> _Goal of the exercise_
Could you restate the entries below word for word and leave out the pictures?
[Start of Attachment]
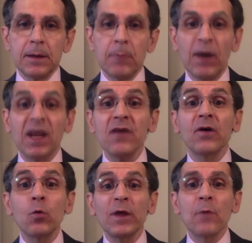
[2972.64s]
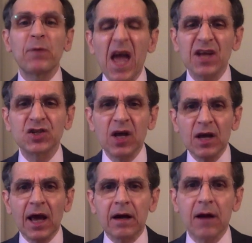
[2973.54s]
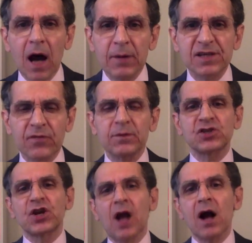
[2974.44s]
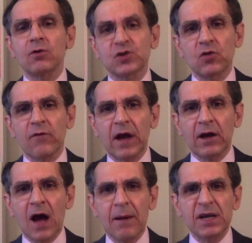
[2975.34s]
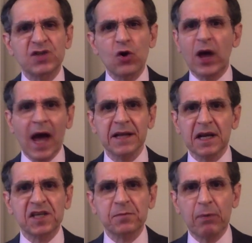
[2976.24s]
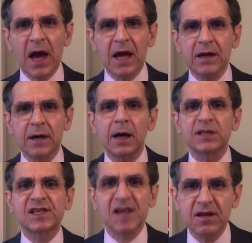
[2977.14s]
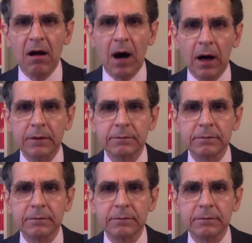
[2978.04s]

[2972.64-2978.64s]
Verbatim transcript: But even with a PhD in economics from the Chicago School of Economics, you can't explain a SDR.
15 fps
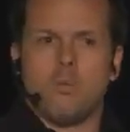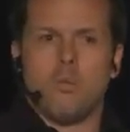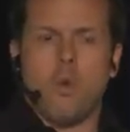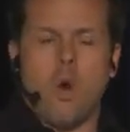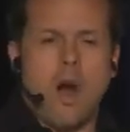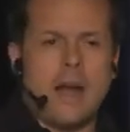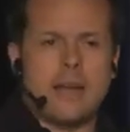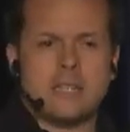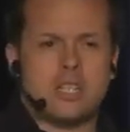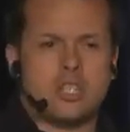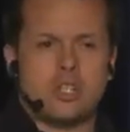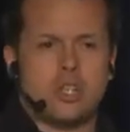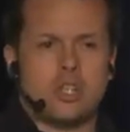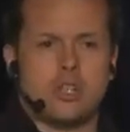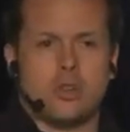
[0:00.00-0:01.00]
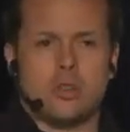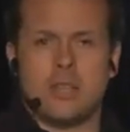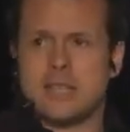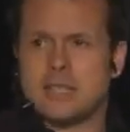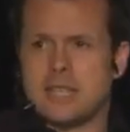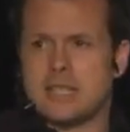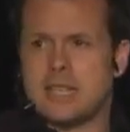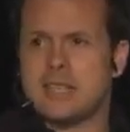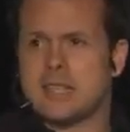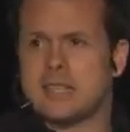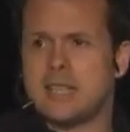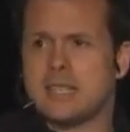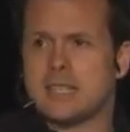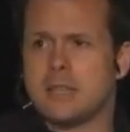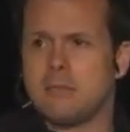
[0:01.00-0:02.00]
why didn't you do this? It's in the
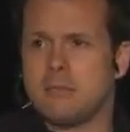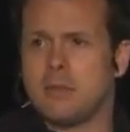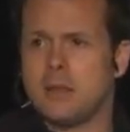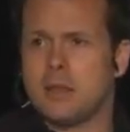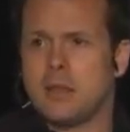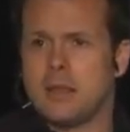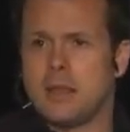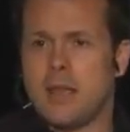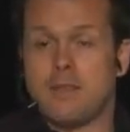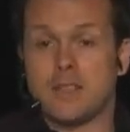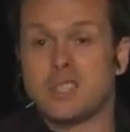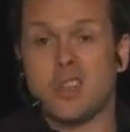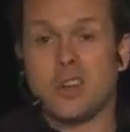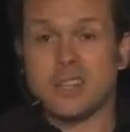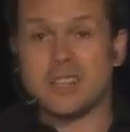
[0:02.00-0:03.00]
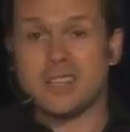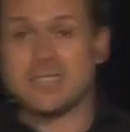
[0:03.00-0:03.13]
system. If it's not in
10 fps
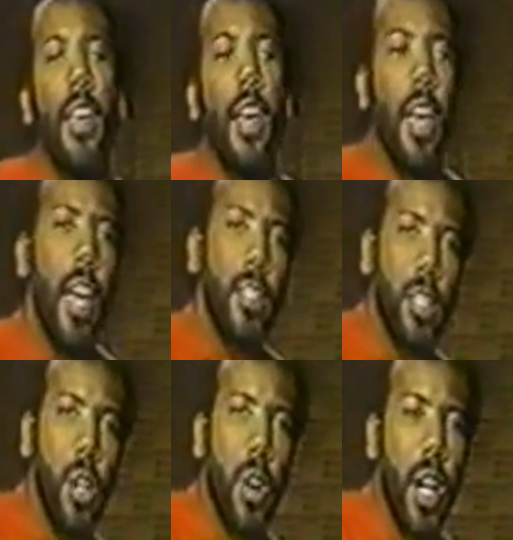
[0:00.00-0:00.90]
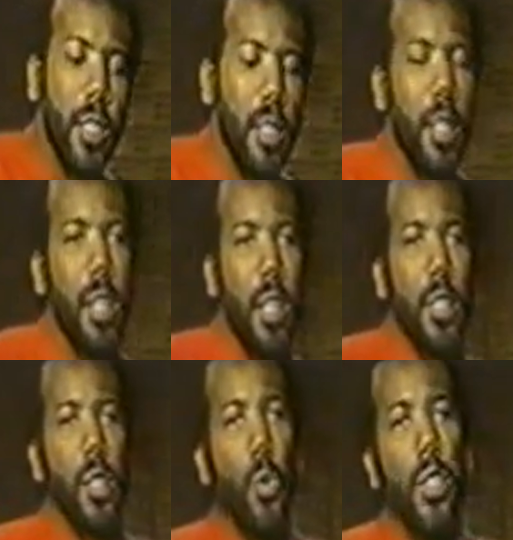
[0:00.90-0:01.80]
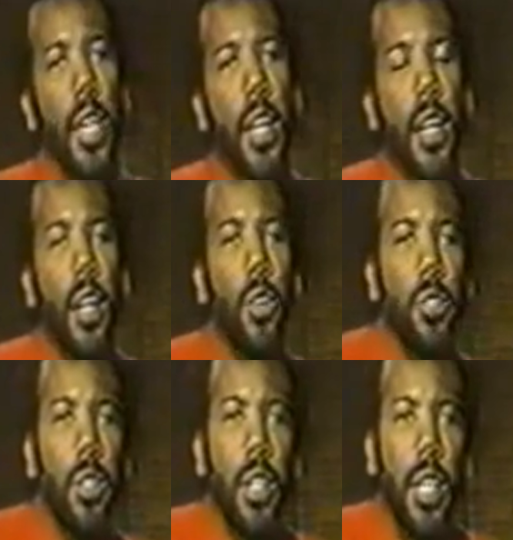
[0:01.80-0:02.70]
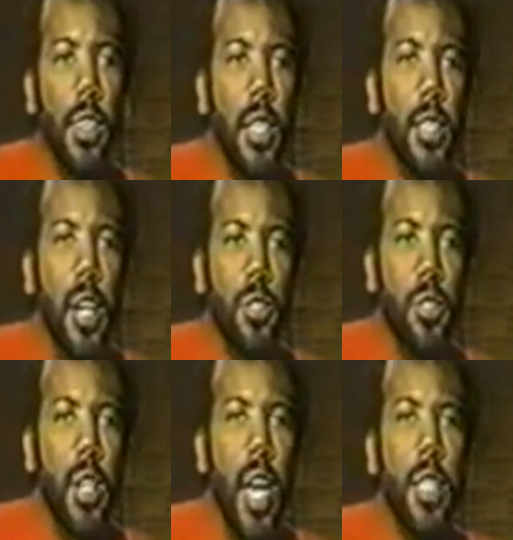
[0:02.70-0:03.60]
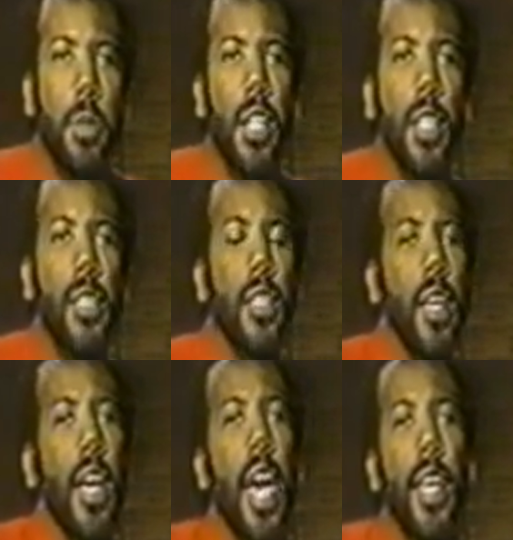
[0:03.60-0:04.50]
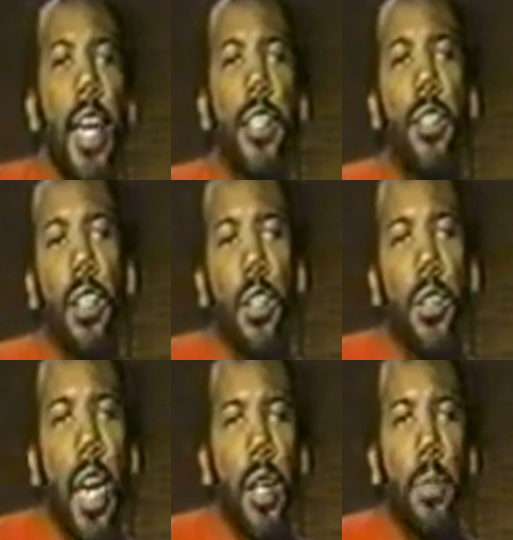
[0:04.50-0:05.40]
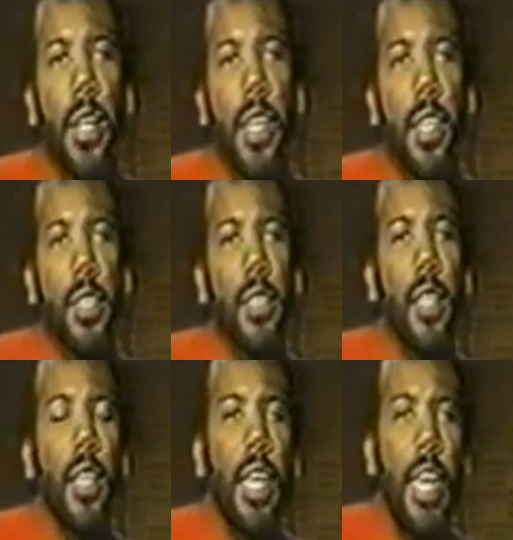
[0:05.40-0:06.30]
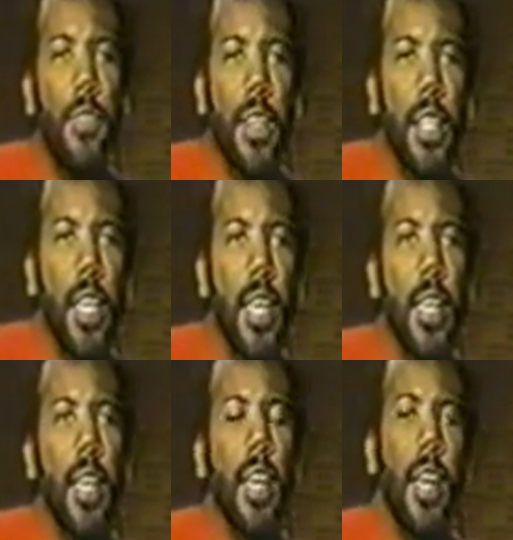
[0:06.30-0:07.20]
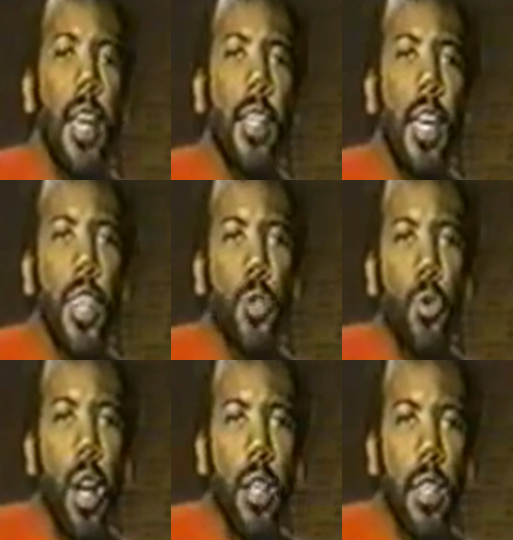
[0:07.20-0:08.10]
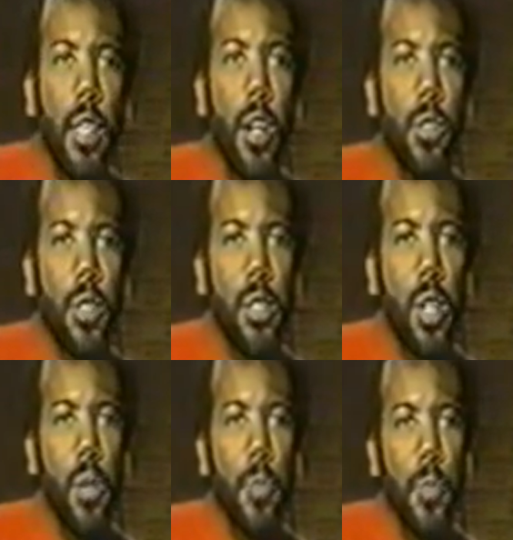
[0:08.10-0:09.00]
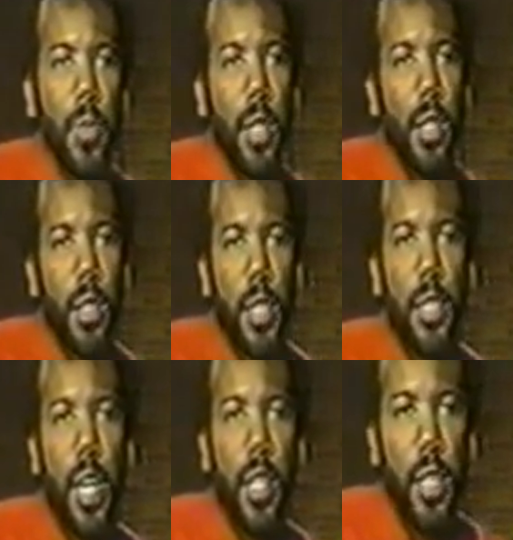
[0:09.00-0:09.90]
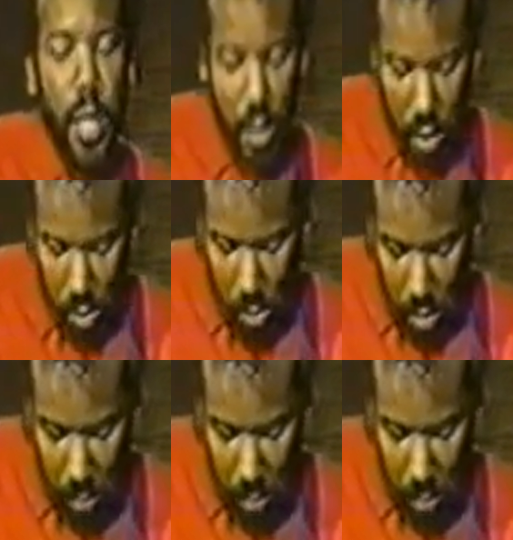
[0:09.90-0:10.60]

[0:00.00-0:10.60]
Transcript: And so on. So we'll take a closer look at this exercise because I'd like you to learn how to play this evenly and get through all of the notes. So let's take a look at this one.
[End of Attachment]
> _Response_
[2972.64s]
[2973.54s]
[2974.44s]
[2975.34s]
[2976.24s]
[2977.14s]
[2978.04s]

[2972.64-2978.64s]
Verbatim transcript: But even with a PhD in economics from the Chicago School of Economics, you can't explain a SDR.
15 fps
[0:00.00-0:01.00]
[0:01.00-0:02.00]
why didn't you do this? It's in the
[0:02.00-0:03.00]
[0:03.00-0:03.13]
system. If it's not in
10 fps
[0:00.00-0:00.90]
[0:00.90-0:01.80]
[0:01.80-0:02.70]
[0:02.70-0:03.60]
[0:03.60-0:04.50]
[0:04.50-0:05.40]
[0:05.40-0:06.30]
[0:06.30-0:07.20]
[0:07.20-0:08.10]
[0:08.10-0:09.00]
[0:09.00-0:09.90]
[0:09.90-0:10.60]

[0:00.00-0:10.60]
Transcript: And so on. So we'll take a closer look at this exercise because I'd like you to learn how to play this evenly and get through all of the notes. So let's take a look at this one.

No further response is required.